What do people with perfect pitch make of auditory illusions like a Shepard-Risset glissando.

This is a good version of a descending one.






I find the ascending version easier to hear when the scale fades in at the bottom and rises audibly again.






If you have perfect pitch, I'd presume it would be a lot easier to here when the start of the scale becomes audible again.






Some other queries for people with perfect pitch.

Can tell the pitch of each partial of a tone or just the fundamental?

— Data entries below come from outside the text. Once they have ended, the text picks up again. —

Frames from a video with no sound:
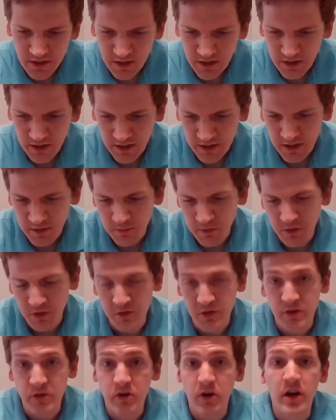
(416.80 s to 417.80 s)
And I'm
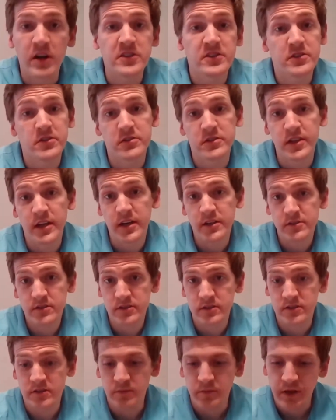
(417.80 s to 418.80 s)
going to cross those out
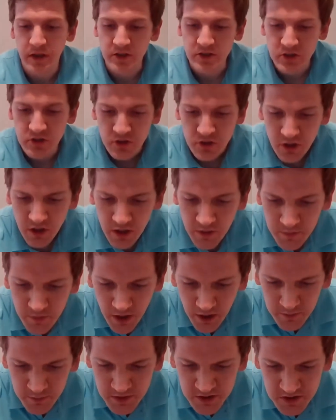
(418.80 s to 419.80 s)
just to make sure I'm
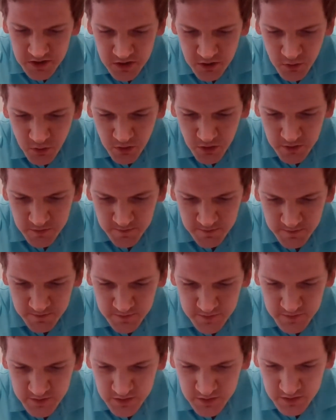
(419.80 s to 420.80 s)
not missing
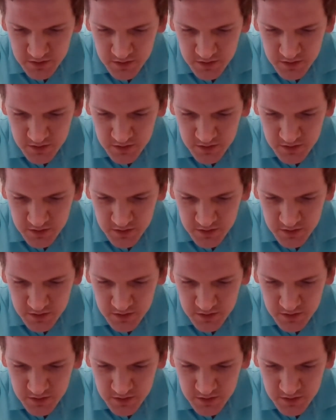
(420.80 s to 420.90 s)
one.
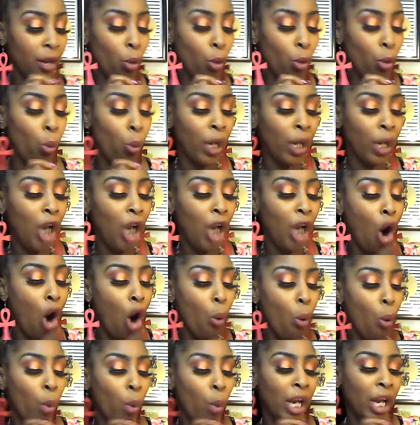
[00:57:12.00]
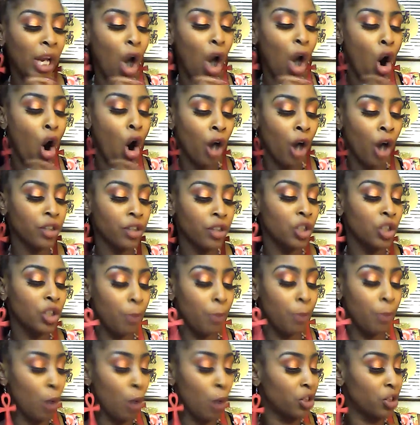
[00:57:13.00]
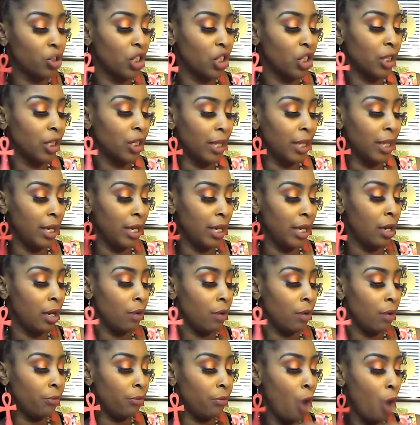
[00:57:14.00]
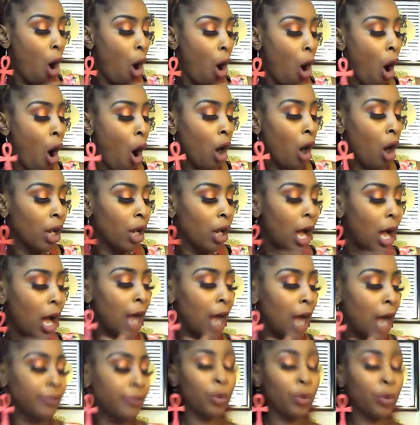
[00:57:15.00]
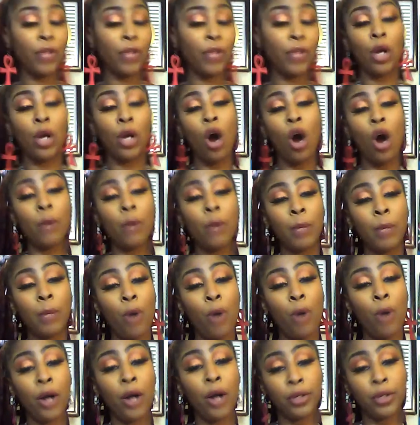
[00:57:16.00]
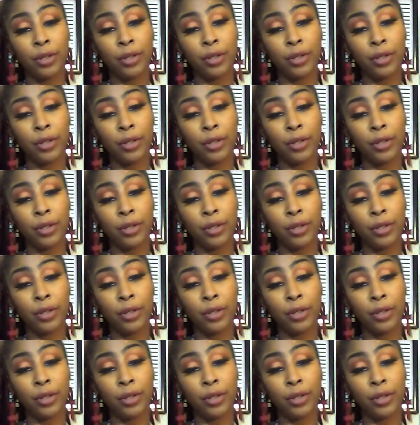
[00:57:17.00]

We aren't supposed to live our lives with a karmic partner.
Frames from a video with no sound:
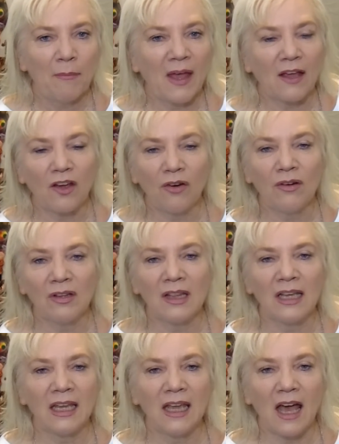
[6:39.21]
but
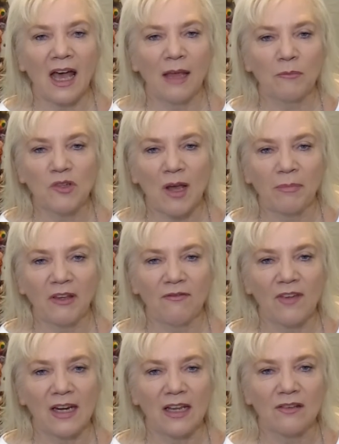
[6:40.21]
currently I'm
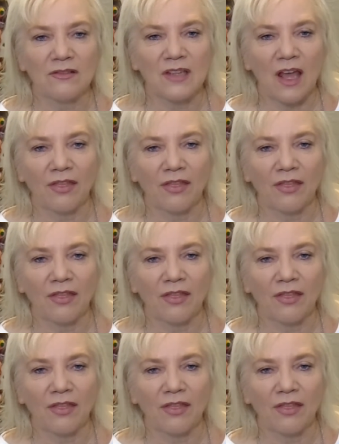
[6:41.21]
dropping videos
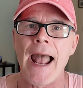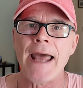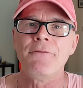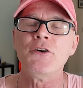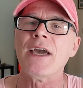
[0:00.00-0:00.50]

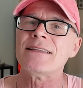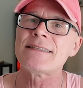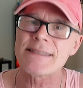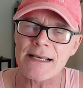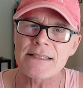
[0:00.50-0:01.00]
And if you get
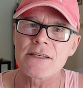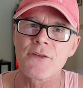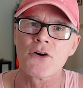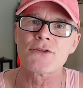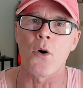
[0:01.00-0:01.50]
6 of
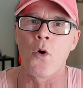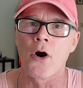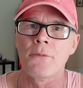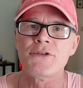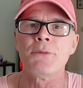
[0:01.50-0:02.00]
those
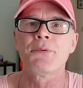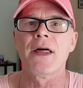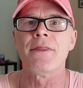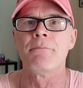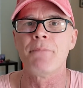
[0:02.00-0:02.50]
orbs, you
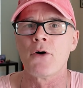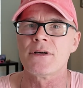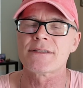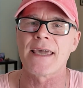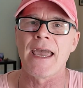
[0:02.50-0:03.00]
play the
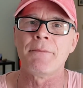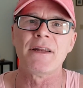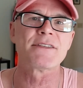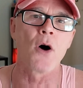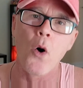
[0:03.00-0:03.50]
bonus game,
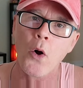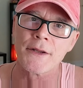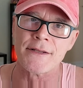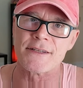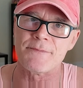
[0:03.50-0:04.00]
and it's a
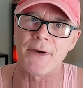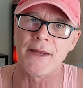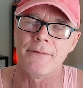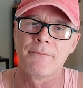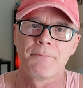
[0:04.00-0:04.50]
hold and
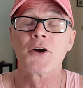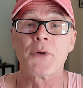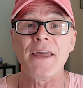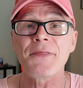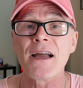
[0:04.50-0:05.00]
spin. The
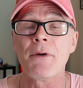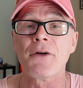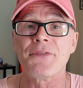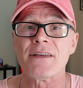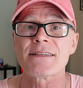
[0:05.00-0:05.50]
great thing
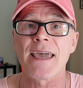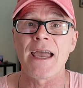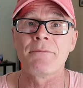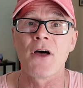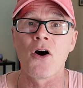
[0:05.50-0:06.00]
about this
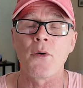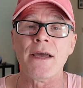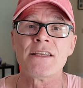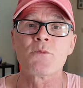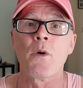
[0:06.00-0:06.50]
game, though,
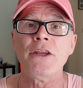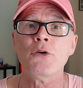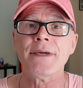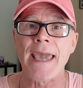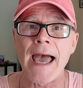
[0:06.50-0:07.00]
is when
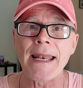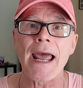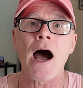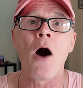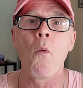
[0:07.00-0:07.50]
you
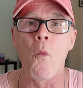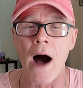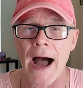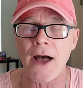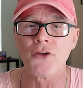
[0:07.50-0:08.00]
get a
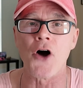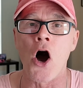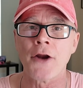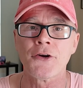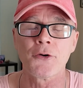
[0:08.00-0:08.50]
wild
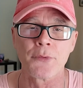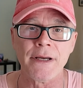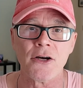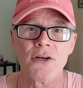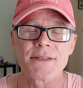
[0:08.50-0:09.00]
on your
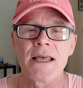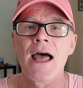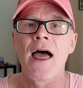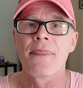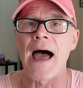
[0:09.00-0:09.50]
reels,
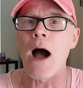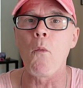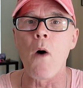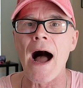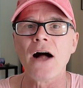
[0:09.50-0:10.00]

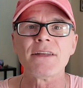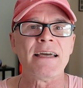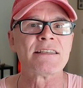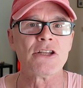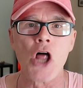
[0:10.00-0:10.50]
that
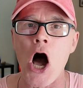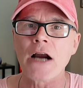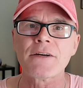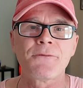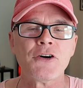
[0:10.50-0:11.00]
wild is
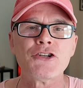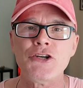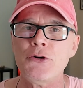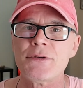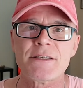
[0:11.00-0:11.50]
locked for
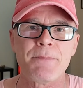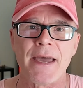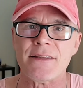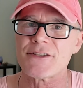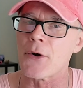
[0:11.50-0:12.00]
2
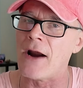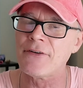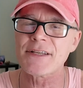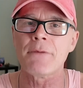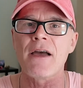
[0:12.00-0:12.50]
spins. So
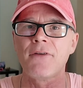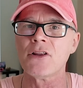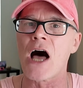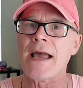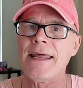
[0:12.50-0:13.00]
every time you have a
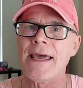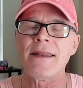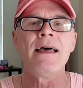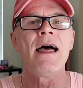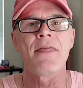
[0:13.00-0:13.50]
line
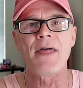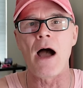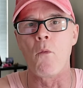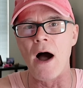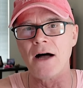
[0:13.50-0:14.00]
hit,
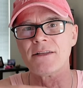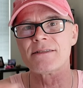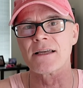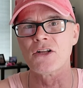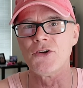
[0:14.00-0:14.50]
that wild
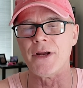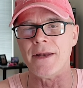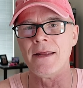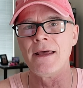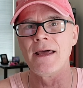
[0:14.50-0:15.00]
is
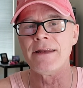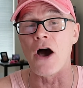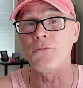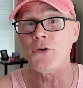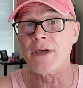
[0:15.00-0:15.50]
included.
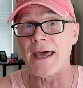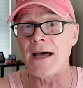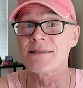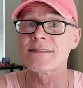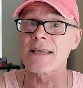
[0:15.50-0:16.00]
Now, if you get
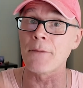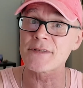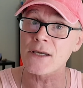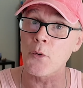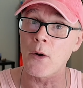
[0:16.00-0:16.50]
a
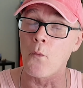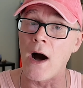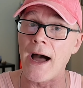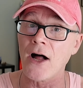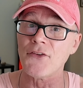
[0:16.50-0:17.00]
subsequent
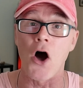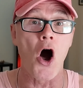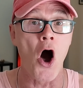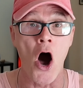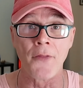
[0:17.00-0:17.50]
wild
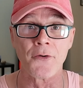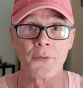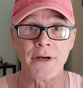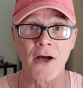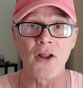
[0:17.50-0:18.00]
on the
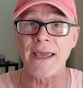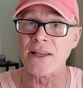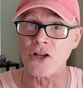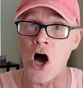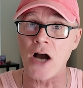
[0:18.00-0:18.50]
reel,
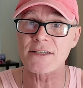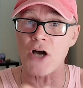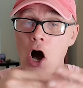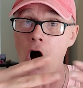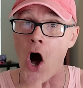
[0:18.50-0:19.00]
it
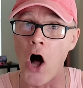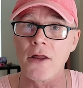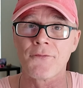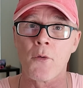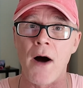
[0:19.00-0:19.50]
locks
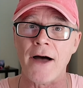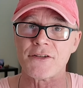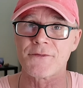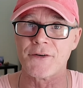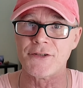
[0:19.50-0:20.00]
all of the
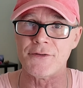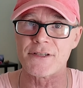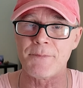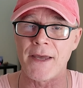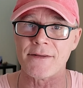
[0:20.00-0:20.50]
wilds for 2
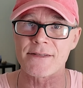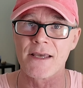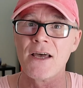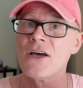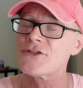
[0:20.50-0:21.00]
spins.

Can you allocate a pitch to a noise?

If a lot of tones are sounded at once (as in an orchestra) can you identify the pitch of each tone or only the strongest or deepest?


----------



## PicklePepperPiper (Aug 3, 2010)

I might be alone in this, but I have absolute pitch, which I suppose is a crummy version of perfect? I find it's simple a matter of tricking my brain to hear the Ab or Bb as an A would sound, in the context of the piece. Apologies if that makes very little sense, but niether does my pitch, so...
-PPP


----------



## superhorn (Mar 23, 2010)

Absolute and perfect pitch are the same thing,but some classical music wonks prefer the term absolute pitch for some reason.


----------



## deSitter (Jan 18, 2014)

Ernie said:


> Several members have indicated that they have perfect pitch. Not being blessed (or cursed) with perfect pitch I have a question for those who do. As I understand it, perfect pitch is the ability to remember a pitch without the need for an external aid. With the exception of color-blind people, everyone has the ability to remember color. We look at the sun and say it is yellow although there is no guarantee that we're all seeing the same color. However, whatever color we see we've been taught to call "yellow". People with perfect pitch hear a sound (say, A-440) and are taught to call that sound "A". If you lived in a prior era where the pitch of A was lower or higher than A-440 you would have been taught to identify a different sound as "A". That said, how do people who have perfect pitch handle music from the Early Music period? Can you compensate for the different pitch level?


I have PP and this is my opinion.

It is extremely annoying that I cannot listen to any modern recordings or concerts of baroque music, or even of say a classical-era pianoforte. All my baroque recordings are from the period before this pitch fetish inspired by dessicated academics began. I don't know about others, but a particular key has an emotional as well as a physical presence. Of course it's arbitrary what you choose as the standard, but once it is chosen, the rest is fixed. You can't just play pieces written in A minor in Ab minor. You might as well choose different colors for the US flag - brown, yellow, and green.

I keep thinking this stupid fetish for detuning to A=415 will go away but I've been thinking that for 30 years. I gave up.

-drl


----------



## deSitter (Jan 18, 2014)

BTW some people claim to develop PP in two different tunings. Good for them, that's not happening with me. You are fortunate if you lack PP.

-drl


----------



## PetrB (Feb 28, 2012)

This business of those with perfect pitch getting out of sorts is a very modern type of distress.

Consider that Bach and Mozart had perfect pitch, and when Bach moved from site to site, the organ he had at his disposal was more than likely not the same pitch level as the last one he played, or the next he would get to.

When Mozart traveled to perform in Prague vs. Vienna vs. some other place, he was subject to variants of concert A from place to place, and that he did not have to 'transpose it in his head to be comfortable' nor did it make him nauseous, etc.

The fact that you have perfect pitch should mean you can instantly and 'perfectly' adjust, the distress coming from anything out of tune, regardless the mean tone frequency of tuning.

I have decent relative pitch. Hip performance at lowered pitch level hits me palpably, but for a moment only. The fact we are used to contemporary tunings and Bach's music means that what you are used to hearing as D was actually closer to Db. Hip performances are closer to the way the composers of the period conceived of it and heard it. I think the current complaints on this point are more of a whinge (where those with perfect pitch get to make rather a public deal of it) than of any real import. The great masters with perfect pitch who were from earlier eras dealt with it 

It is a very first-world and contemporary non-problem.


----------



## ahammel (Oct 10, 2012)

I've never understood how anybody could possibly know how many hertz A was in the 17th century.


----------